A proxy certificate is necessary to have permission to run on OSG. The commands to get one are:

. /opt/osg/osg-1.2/setup.sh

This command sets up the environment so that condor and its associated commands (including the ones to get a proxy) work.

voms-proxy-init -valid 72:00 --voms Engage:/Engage/NEES

This gets a proxy certificate good for 3 days good for running as the Engage VO in the NEES group. Can add the "-debug" option if there are problems.

voms-proxy-info --all

This lists some information about the new proxy.

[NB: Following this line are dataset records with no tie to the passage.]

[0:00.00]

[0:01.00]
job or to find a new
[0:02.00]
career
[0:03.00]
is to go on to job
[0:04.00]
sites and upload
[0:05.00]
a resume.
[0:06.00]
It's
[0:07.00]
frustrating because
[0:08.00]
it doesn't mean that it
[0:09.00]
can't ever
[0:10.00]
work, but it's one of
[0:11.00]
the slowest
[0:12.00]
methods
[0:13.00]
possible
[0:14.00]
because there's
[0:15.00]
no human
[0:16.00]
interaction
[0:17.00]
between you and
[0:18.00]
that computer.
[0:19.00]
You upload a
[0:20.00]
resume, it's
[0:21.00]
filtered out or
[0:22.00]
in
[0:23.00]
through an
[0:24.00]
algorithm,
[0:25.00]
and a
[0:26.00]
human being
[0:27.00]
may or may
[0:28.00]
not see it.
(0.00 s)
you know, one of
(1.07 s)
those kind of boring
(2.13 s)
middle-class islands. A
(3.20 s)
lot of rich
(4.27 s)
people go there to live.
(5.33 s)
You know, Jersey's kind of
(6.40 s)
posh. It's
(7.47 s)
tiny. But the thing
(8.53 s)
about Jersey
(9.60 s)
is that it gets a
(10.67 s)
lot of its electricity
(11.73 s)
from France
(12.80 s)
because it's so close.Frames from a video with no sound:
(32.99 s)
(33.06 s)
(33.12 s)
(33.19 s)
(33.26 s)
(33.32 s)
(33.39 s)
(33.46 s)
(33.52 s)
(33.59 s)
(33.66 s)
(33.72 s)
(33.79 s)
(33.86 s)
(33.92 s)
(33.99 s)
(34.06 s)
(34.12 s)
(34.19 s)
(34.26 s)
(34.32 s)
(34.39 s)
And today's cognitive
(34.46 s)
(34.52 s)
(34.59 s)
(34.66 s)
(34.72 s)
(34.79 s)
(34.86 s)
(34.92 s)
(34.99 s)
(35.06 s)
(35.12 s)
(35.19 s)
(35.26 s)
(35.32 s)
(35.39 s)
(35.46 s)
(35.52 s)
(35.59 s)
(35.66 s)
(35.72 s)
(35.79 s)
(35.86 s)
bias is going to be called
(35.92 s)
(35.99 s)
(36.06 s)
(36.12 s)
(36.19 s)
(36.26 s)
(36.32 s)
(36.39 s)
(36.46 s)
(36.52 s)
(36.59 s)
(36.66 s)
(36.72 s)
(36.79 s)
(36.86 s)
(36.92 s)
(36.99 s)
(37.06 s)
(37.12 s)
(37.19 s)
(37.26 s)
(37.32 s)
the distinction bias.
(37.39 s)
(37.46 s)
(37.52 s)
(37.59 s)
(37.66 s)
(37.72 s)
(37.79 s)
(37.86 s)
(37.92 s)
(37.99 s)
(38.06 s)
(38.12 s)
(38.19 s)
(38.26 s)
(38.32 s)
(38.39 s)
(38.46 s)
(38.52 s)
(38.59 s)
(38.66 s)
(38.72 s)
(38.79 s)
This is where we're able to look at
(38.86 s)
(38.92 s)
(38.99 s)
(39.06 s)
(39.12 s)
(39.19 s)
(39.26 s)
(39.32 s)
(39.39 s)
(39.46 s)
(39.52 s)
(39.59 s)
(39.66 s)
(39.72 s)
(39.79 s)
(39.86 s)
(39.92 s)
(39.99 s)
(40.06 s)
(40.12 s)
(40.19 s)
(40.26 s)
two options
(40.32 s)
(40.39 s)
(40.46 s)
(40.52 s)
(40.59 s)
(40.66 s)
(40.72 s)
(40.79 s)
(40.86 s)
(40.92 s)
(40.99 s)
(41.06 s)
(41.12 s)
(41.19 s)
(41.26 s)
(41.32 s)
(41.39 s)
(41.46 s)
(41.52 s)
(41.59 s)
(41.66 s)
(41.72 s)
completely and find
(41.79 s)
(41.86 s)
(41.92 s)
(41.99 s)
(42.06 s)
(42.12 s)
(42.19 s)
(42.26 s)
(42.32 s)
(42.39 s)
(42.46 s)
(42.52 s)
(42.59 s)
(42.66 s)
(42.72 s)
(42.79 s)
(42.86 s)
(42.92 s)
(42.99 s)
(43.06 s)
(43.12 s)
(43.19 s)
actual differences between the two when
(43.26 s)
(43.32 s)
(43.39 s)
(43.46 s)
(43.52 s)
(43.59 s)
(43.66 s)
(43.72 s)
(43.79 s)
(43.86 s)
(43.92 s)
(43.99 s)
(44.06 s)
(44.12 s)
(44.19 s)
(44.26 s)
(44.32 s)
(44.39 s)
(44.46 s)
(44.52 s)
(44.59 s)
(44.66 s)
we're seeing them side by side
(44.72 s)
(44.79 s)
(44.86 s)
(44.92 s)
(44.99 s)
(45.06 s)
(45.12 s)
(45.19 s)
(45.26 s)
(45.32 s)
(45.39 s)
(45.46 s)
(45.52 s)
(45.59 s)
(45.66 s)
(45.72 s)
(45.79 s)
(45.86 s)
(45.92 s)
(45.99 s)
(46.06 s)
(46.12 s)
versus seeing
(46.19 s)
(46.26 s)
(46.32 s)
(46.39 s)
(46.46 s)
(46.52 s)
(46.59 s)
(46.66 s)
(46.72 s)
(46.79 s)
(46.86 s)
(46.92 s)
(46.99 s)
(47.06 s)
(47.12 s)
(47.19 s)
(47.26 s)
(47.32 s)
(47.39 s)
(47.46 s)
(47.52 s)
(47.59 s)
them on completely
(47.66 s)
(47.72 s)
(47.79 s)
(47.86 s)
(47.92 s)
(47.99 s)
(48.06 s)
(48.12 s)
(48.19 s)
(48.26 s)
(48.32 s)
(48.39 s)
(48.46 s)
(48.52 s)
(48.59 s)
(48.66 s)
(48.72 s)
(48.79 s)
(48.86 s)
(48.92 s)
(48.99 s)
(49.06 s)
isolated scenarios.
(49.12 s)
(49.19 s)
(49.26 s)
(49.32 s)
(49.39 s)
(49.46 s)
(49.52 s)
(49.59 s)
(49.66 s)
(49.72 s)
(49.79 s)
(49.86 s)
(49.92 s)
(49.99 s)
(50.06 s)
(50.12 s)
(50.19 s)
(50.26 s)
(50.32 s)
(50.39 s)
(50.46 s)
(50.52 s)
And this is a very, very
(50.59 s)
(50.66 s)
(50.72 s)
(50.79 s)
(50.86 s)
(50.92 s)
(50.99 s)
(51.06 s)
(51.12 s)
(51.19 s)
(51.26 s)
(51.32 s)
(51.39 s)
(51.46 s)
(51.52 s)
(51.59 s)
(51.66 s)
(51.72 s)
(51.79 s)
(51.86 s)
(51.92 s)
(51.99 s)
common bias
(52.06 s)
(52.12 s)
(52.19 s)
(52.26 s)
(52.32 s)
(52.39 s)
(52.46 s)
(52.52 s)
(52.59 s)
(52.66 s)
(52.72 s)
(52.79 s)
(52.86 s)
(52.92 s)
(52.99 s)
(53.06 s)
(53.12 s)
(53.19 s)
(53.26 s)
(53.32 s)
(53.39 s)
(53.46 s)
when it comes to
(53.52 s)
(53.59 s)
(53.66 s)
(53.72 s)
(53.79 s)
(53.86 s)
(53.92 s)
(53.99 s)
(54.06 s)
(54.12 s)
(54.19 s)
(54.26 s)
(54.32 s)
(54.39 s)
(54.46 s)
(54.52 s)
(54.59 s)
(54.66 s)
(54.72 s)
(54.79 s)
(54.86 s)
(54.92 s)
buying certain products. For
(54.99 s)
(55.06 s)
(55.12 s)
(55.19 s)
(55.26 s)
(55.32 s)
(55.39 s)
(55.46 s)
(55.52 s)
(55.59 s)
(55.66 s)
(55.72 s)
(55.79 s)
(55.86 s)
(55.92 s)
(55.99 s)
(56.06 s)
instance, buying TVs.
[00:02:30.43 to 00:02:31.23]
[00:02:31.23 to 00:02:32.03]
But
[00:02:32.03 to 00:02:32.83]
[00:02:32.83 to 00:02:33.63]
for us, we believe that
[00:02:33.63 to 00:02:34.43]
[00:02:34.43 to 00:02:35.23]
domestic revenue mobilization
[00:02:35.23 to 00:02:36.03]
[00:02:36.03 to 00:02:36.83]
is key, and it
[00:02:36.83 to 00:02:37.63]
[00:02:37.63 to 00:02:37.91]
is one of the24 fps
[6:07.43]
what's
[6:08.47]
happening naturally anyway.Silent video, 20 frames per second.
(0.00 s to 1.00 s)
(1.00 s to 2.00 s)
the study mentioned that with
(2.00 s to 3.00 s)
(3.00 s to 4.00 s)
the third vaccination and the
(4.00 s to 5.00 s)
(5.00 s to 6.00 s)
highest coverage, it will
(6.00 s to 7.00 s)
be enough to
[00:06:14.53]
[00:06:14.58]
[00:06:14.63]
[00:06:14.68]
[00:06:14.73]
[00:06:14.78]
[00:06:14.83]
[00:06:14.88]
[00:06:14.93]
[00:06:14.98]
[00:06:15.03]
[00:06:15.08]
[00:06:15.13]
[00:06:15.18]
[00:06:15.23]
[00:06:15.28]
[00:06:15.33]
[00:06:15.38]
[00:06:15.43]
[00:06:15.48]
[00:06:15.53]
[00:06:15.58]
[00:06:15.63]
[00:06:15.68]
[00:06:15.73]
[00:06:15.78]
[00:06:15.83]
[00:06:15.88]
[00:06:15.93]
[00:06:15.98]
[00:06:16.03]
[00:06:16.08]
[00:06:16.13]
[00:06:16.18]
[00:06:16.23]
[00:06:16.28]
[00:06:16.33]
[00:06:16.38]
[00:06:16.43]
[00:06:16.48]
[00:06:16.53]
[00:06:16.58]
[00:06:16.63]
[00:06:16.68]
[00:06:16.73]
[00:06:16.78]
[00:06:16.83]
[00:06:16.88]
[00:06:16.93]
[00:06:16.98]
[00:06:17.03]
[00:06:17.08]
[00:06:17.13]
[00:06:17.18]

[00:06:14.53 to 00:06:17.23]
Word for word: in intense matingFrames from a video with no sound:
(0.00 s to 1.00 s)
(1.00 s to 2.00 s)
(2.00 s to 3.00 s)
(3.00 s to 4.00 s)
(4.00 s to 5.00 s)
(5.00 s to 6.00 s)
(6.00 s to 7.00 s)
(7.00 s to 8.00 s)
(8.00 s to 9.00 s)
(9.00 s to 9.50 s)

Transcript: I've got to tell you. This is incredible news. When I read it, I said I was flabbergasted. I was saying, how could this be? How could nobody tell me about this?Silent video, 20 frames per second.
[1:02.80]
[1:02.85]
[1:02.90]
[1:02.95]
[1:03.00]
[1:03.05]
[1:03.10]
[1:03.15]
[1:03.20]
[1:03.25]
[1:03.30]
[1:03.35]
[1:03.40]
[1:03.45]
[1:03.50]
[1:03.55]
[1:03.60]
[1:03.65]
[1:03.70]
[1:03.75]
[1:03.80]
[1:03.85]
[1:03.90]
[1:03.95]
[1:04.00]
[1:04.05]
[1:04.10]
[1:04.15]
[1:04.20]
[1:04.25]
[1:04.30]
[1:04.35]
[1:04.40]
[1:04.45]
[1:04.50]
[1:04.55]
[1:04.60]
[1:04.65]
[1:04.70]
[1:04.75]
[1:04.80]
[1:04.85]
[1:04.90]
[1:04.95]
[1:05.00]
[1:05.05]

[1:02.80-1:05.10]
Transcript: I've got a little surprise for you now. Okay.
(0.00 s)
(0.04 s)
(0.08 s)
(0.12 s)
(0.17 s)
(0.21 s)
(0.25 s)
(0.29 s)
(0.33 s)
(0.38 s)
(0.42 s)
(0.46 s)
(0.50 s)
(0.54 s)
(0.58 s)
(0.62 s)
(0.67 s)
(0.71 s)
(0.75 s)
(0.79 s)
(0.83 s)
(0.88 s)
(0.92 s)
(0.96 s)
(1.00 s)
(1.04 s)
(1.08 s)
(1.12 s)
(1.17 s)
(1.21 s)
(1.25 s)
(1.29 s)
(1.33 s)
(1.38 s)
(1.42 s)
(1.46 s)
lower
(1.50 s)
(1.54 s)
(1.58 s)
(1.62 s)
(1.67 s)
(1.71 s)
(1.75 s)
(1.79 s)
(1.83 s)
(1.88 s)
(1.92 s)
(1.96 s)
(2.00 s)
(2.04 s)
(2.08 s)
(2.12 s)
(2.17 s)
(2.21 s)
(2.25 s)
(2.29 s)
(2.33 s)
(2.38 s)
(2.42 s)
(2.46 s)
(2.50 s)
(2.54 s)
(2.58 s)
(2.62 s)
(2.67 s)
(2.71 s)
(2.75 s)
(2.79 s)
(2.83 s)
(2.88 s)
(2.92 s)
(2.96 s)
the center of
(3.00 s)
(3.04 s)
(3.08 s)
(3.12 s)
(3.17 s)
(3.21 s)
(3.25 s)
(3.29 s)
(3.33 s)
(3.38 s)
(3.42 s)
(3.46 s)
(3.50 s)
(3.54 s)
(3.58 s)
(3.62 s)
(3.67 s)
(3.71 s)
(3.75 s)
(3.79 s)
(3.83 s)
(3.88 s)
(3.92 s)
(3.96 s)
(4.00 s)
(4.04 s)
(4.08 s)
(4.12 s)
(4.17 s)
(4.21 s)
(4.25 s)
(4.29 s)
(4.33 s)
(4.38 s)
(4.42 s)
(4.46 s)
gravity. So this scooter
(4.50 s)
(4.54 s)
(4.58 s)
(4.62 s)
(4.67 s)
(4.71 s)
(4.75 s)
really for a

4 Create a Job Submission file

4.1 Manual Approach

There is a kind of template file, openseesA.csf, included in the distribution. The three variables that need to change from run to run are at the top of the file:

4.1.1 opensees_input_file

This has to be in gzipped tar format. At the top level there should be an OpenSees? executable, and a single directory that contains the OpenSees? input files. Both the executable and the directory can have any valid name, but there must be only one of each.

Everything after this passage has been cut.